(Stored data entries)
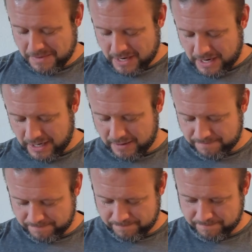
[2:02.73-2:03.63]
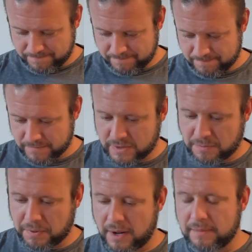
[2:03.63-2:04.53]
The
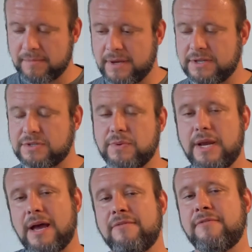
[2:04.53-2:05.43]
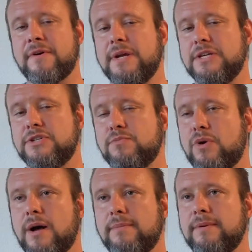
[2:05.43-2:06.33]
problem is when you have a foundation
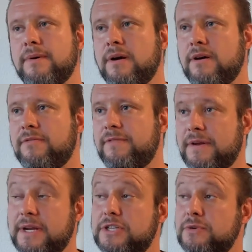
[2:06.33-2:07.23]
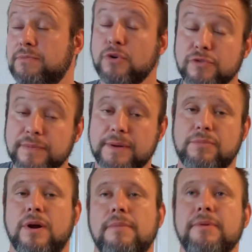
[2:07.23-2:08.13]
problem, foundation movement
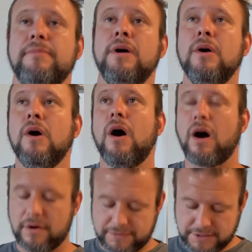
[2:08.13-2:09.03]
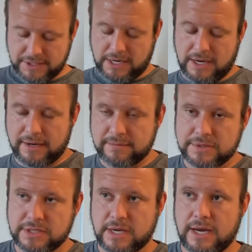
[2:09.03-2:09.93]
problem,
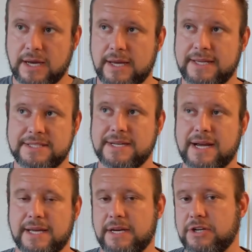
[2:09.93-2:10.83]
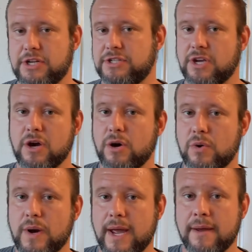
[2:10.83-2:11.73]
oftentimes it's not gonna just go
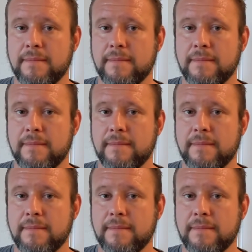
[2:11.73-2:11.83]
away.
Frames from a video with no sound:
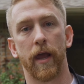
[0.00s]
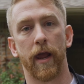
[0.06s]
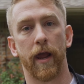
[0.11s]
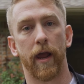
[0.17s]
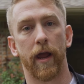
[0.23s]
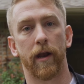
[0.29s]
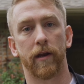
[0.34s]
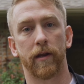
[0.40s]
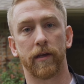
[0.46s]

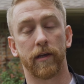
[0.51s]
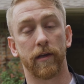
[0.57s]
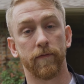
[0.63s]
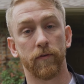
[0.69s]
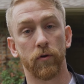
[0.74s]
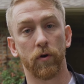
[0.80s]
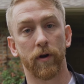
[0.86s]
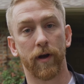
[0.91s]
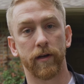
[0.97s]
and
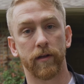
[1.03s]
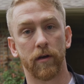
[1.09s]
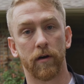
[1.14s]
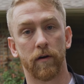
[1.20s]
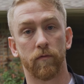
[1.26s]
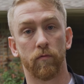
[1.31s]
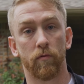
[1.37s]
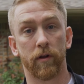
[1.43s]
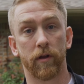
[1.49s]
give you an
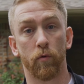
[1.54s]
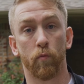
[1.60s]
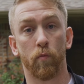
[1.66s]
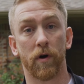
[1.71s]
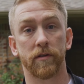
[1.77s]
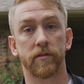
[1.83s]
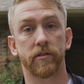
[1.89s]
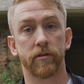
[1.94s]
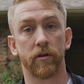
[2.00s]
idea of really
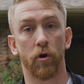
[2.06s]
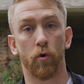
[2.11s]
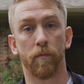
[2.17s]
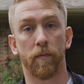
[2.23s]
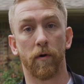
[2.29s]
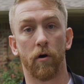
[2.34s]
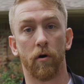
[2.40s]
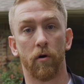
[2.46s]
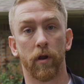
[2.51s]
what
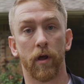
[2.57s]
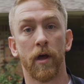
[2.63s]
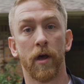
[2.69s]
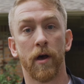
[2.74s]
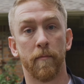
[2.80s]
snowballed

▶ [Problem description]
Please write out every entry exactly, but skip the pictures.

▶ [Reply to the task]
[2:02.73-2:03.63]
[2:03.63-2:04.53]
The
[2:04.53-2:05.43]
[2:05.43-2:06.33]
problem is when you have a foundation
[2:06.33-2:07.23]
[2:07.23-2:08.13]
problem, foundation movement
[2:08.13-2:09.03]
[2:09.03-2:09.93]
problem,
[2:09.93-2:10.83]
[2:10.83-2:11.73]
oftentimes it's not gonna just go
[2:11.73-2:11.83]
away.
Frames from a video with no sound:
[0.00s]
[0.06s]
[0.11s]
[0.17s]
[0.23s]
[0.29s]
[0.34s]
[0.40s]
[0.46s]

[0.51s]
[0.57s]
[0.63s]
[0.69s]
[0.74s]
[0.80s]
[0.86s]
[0.91s]
[0.97s]
and
[1.03s]
[1.09s]
[1.14s]
[1.20s]
[1.26s]
[1.31s]
[1.37s]
[1.43s]
[1.49s]
give you an
[1.54s]
[1.60s]
[1.66s]
[1.71s]
[1.77s]
[1.83s]
[1.89s]
[1.94s]
[2.00s]
idea of really
[2.06s]
[2.11s]
[2.17s]
[2.23s]
[2.29s]
[2.34s]
[2.40s]
[2.46s]
[2.51s]
what
[2.57s]
[2.63s]
[2.69s]
[2.74s]
[2.80s]
snowballed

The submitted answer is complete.